In 1944, she entered Adoration Monastery in Cleveland. Arroyo shows how her survival skills and powerful personality caused problems with the Poor Clares — and how these qualities soon thrust her into a world beyond the cloister.

Beginning with an addition to the monastery, her interest in construction led to numerous projects, eventually producing the magnificent $50 million Shrine of the Most Blessed Sacrament in Alabama.

Arroyo weaves into a rich tapestry the swatches of Angelica's extraordinary life: devotion to Jesus in the Blessed Sacrament, elevation to abbess at age 37, conflicts inside and outside the Church, work in radio and as an author, surgeries and hospitalizations and, in 1978, the event that “would decisively change Mother Angelica's life forever” — her first visit to a TV station.

The nun “ogled the compact studio with something bordering on covetousness,” he writes. “‘Lord, I gotta have one of these,’ Angelica whispered in a private prayer.

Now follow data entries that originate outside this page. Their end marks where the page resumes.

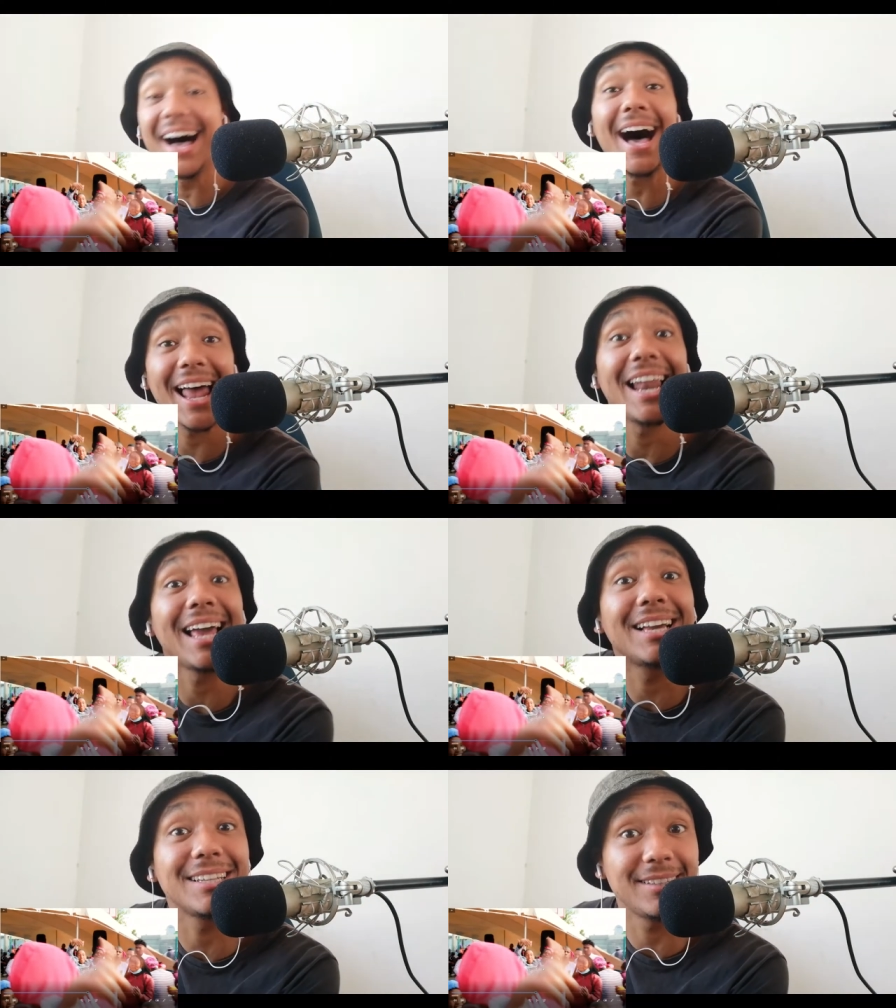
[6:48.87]
I
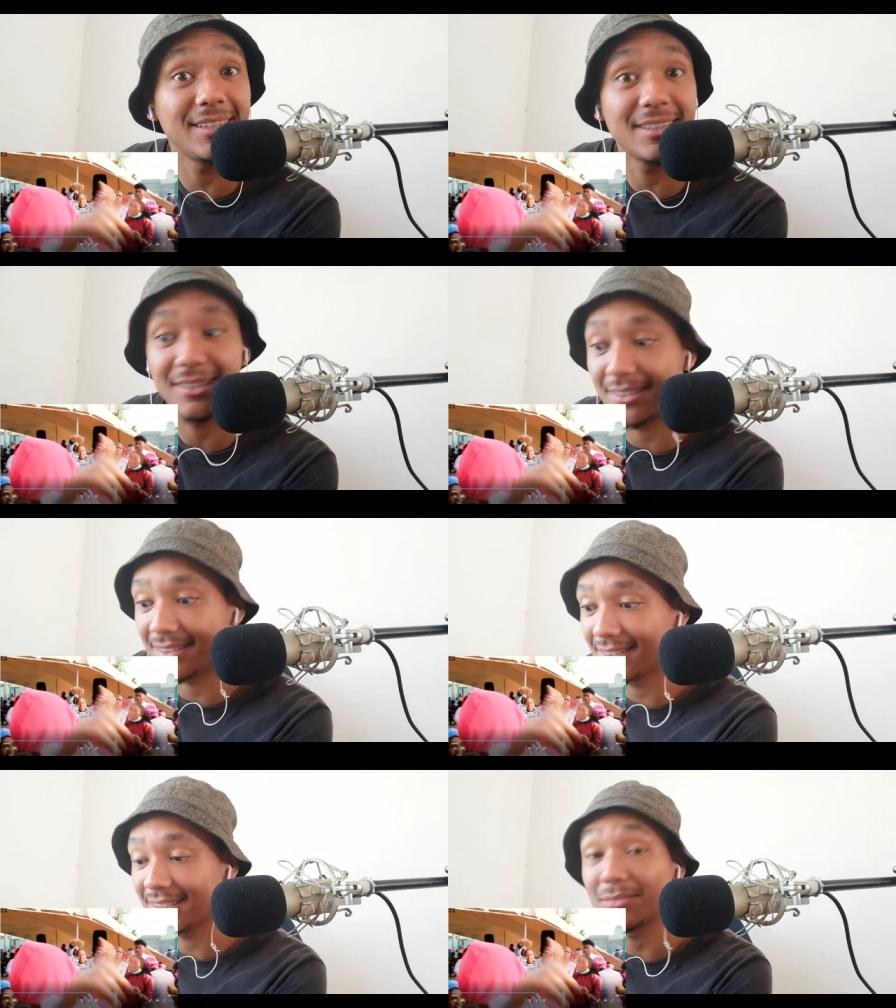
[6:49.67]
like it, nigga.
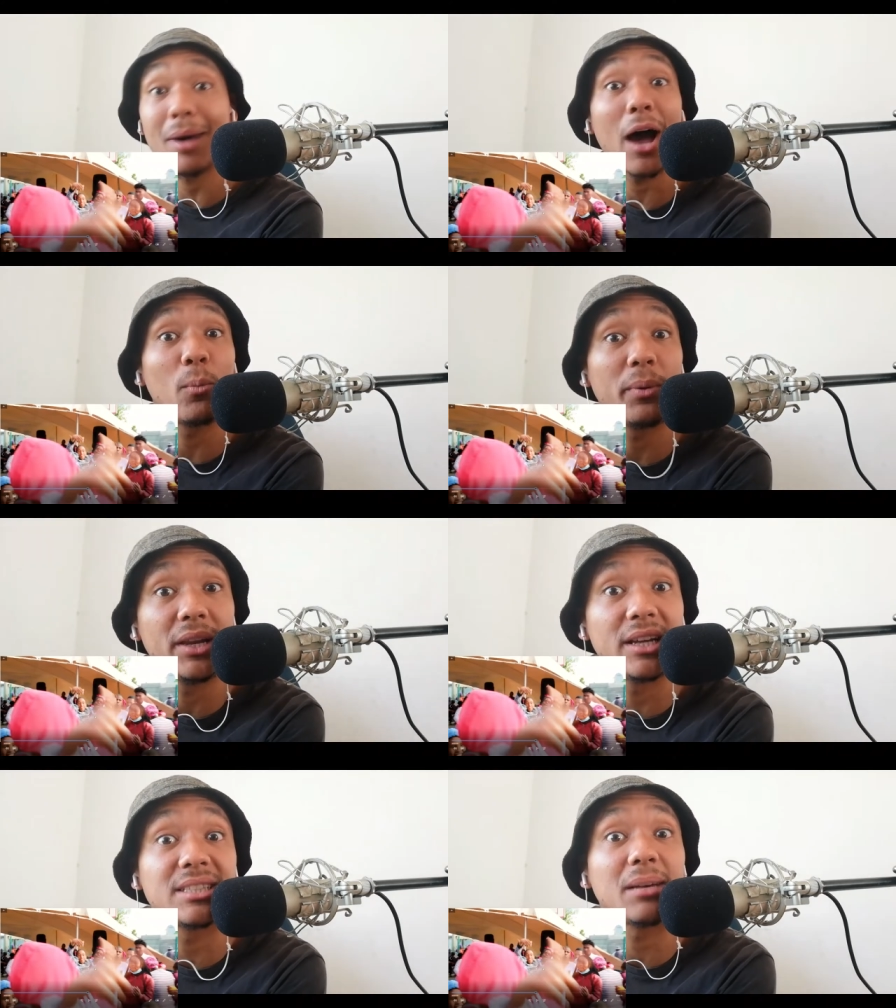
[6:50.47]
It's my
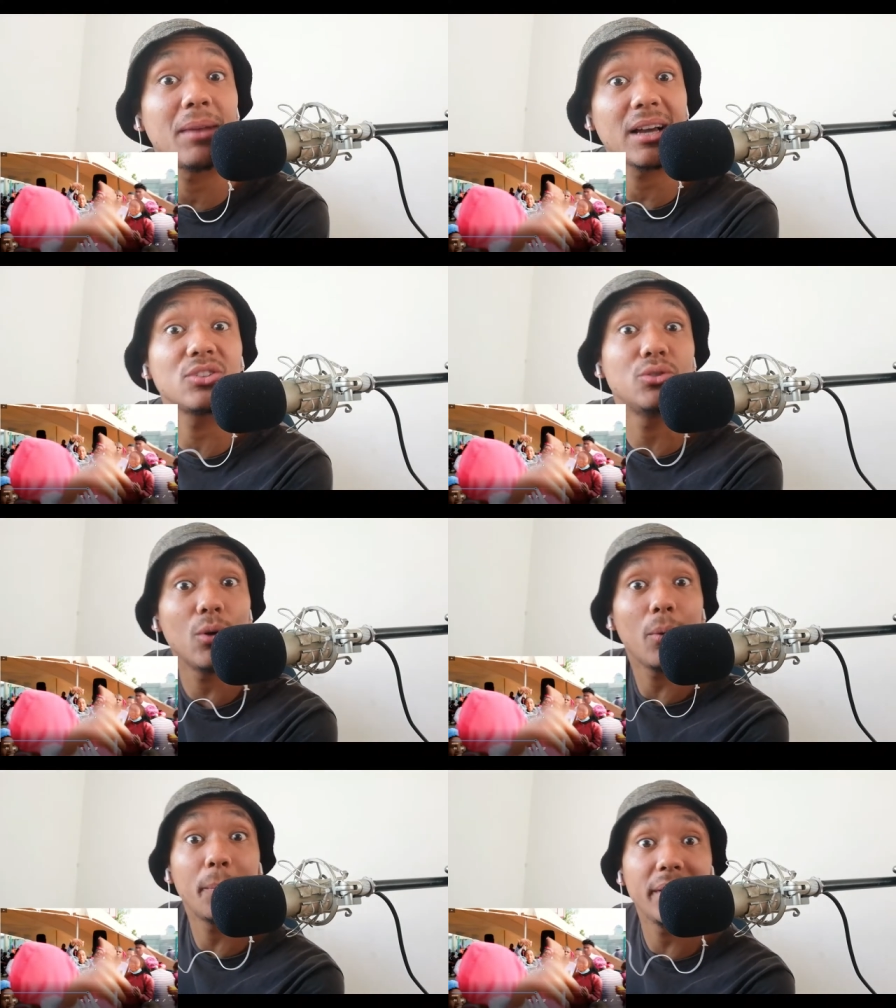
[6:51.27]
opinion, same like as
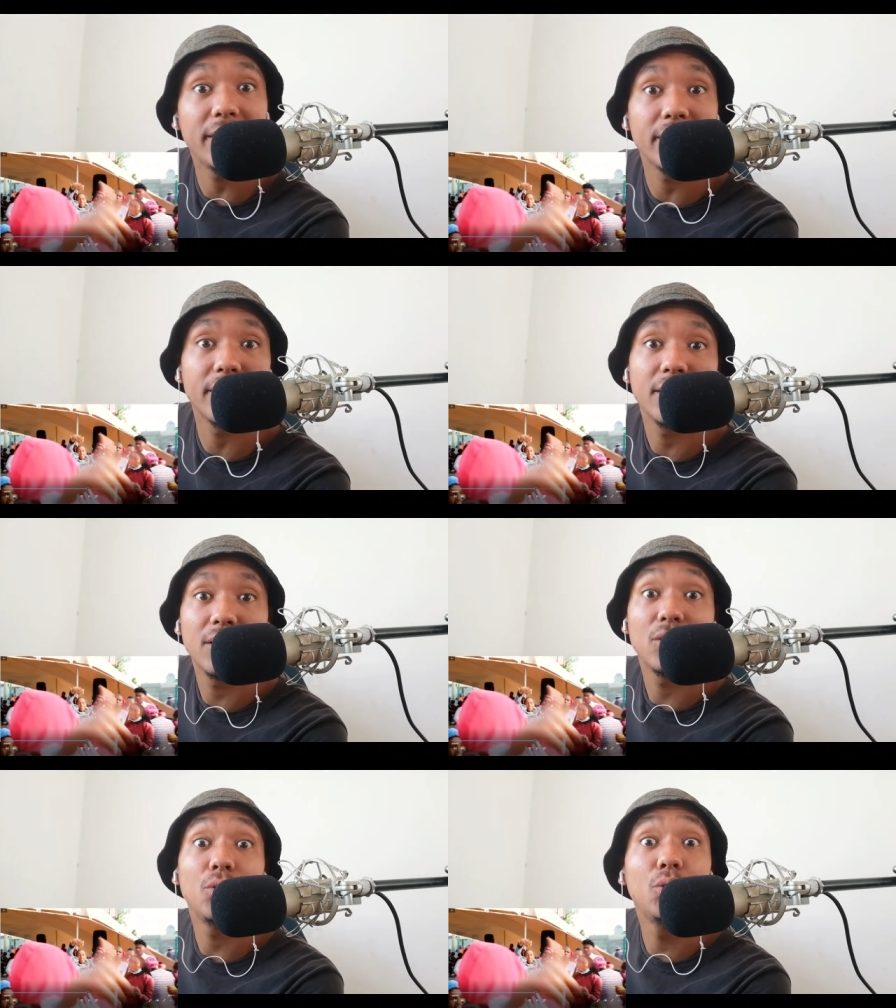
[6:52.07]
your opinion.
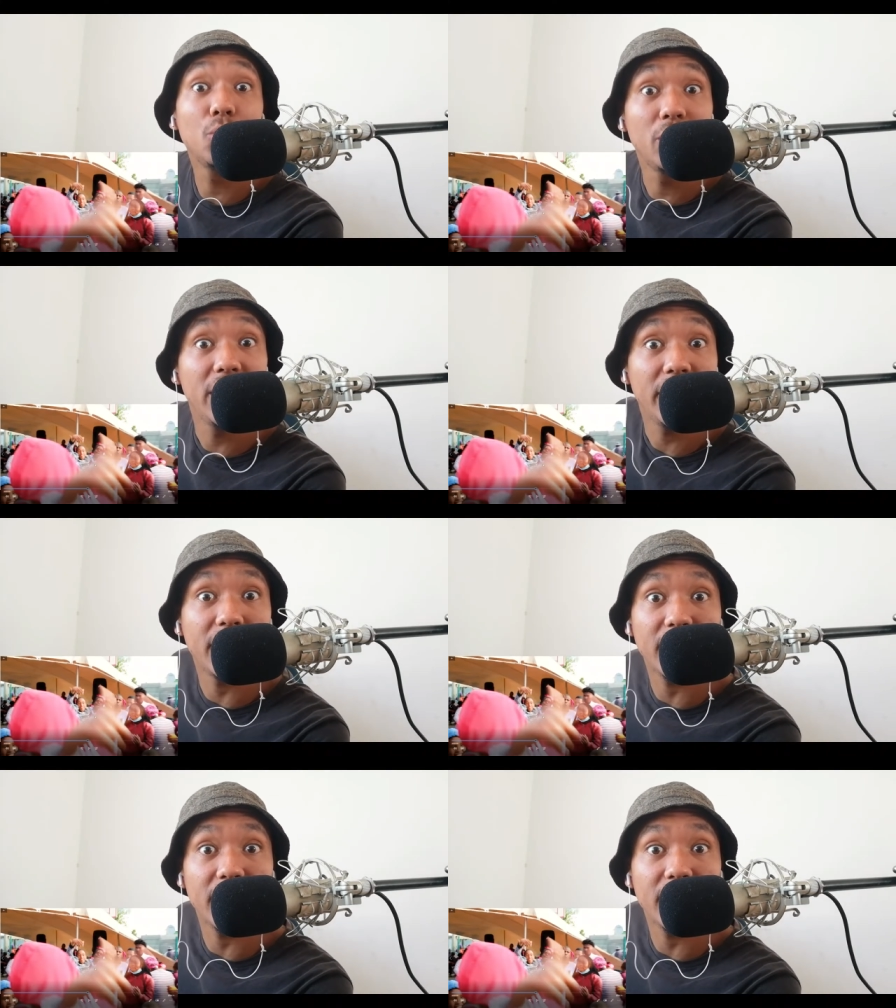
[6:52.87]
You did.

Then almost as soon as it was out, she hesitated, ‘What would 12 nuns do with this? I'm a cloistered nun, and I don't know anything about television.’”

But, moments later, when informed that $950,000 would buy a studio, Angelica replied, “Is that all? I want one of these.” How she got it and used it is an engrossing tale. It is amazing and inspiring to look back now on what she has accomplished.

Ann Applegarth writes from Roswell, New Mexico.